Athol Dickson’s 2007 novel, The Cure, captures the atmosphere of a Maine small town in an exciting tale of man-made redemption.
Riley Keep has been burying the shame of his past for years in alcohol, but now that his friend is drinking himself to death, he remembers a rumor that a cure can be found in their hometown. They drag themselves to Dublin, Maine, and find a place in the homeless shelter.
When Riley stumbles across a white powder with a note claiming it will cure alcoholism, he tries it, shares it, and becomes a hunted man for it. Some won’t believe he ever had a miracle drug for alcoholics, and those who do won’t believe he can’t make it for them. On the one hand, he wants people to believe he just found the formula, and on the other hand, he doesn’t correct their assumption that he discovered it himself. Every attempt he makes to repent or make up for his years of failure turns against him.

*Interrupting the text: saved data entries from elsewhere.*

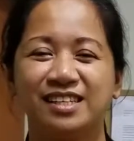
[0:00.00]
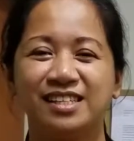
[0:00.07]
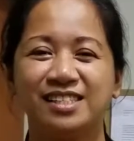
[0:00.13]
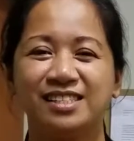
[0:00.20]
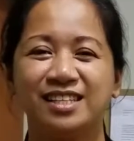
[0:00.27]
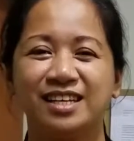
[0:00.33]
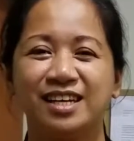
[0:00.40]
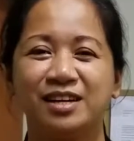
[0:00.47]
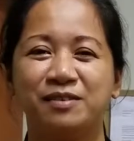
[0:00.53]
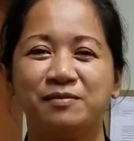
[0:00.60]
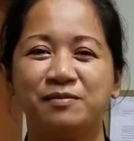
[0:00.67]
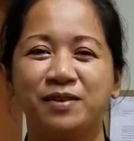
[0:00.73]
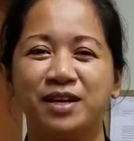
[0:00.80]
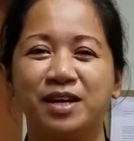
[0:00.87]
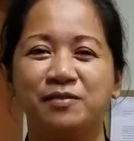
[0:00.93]
Yes, they have.
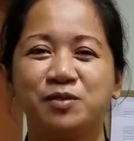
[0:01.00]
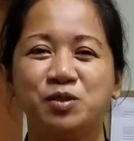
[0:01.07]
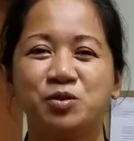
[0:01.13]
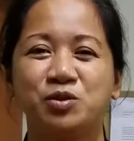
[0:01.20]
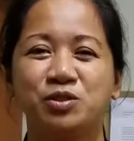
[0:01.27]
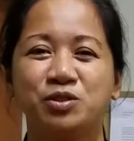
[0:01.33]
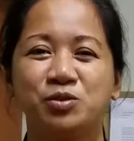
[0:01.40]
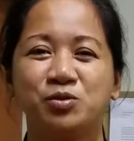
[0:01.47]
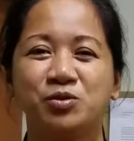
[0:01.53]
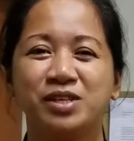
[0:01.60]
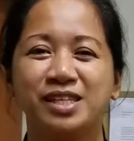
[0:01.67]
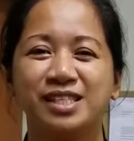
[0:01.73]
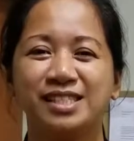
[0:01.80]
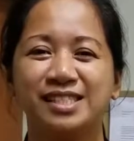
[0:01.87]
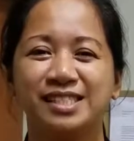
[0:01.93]
I have two
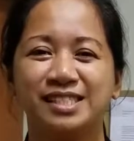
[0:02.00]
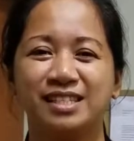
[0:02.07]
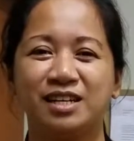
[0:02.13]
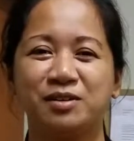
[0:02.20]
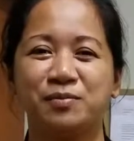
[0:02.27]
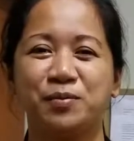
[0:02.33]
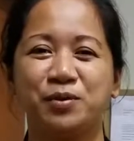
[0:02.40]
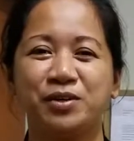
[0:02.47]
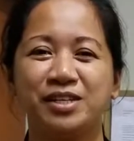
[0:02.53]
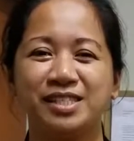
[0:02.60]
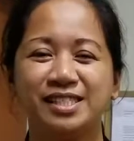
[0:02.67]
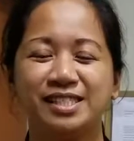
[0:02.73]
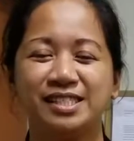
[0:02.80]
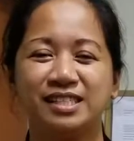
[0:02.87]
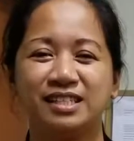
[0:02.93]
kids. They're boys.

When hundreds of homeless alcoholics arrive in Dublin, looking for a miracle, has the cure Riley hoped to find become a curse?
This is Athol Dickson’s fifth novel and the one that follows his popular story based in Louisiana, River Rising. He beautifully brings out the nature and people of a small, fishing town in Maine, much like he does in Winter Haven. For instance, the man Riley hires for legal council is a full-time lobsterman who had trained in the law several years ago but would rather live off the ocean. The dark story of Riley Keep, the alcoholic, failed professor and failed missionary, is as much a part of The Cure as the miracle formula is. The history of the intertwined characters is revealed piece by piece as memories and conversations arise, building to a great climax at the end.
This novel spoke to me, perhaps because of my familiarity with some counseling techniques. Dickson says he was a drug and alcohol abuser early in life, so it may be out of personal experience he draws the metaphor of the homeless feeling like ghosts. That’s hasn’t been my experience, but I feel I’ve rubbed up against it. That nagging perception of failure, that desire to apologize for something undefined—I know those feelings. It’s akin to hoping for a cure apart from the work of Christ Jesus. But there is none.
Thanks. That looks very interesting.
I’ll second that. Phil, does it have a speculative element to it? It reminds me of an episode of the new The Twilight Zone called “The Hellgramite Method.”
No, not anything like that. The note Riley finds with the chemical powder says it will take away the urge to drink completely, but if the person drinks any more alcohol at all, the urge to drink will come back full force. The tension for some characters in this story is between the scientific and the spiritual which develops into a beautiful climax at one point.
The only criticism I had of this book is the narrative slows down unnecessarily at times. There’s some description at one point and thought processing at another which I thought just got in the way of story, but there’s only a little of that.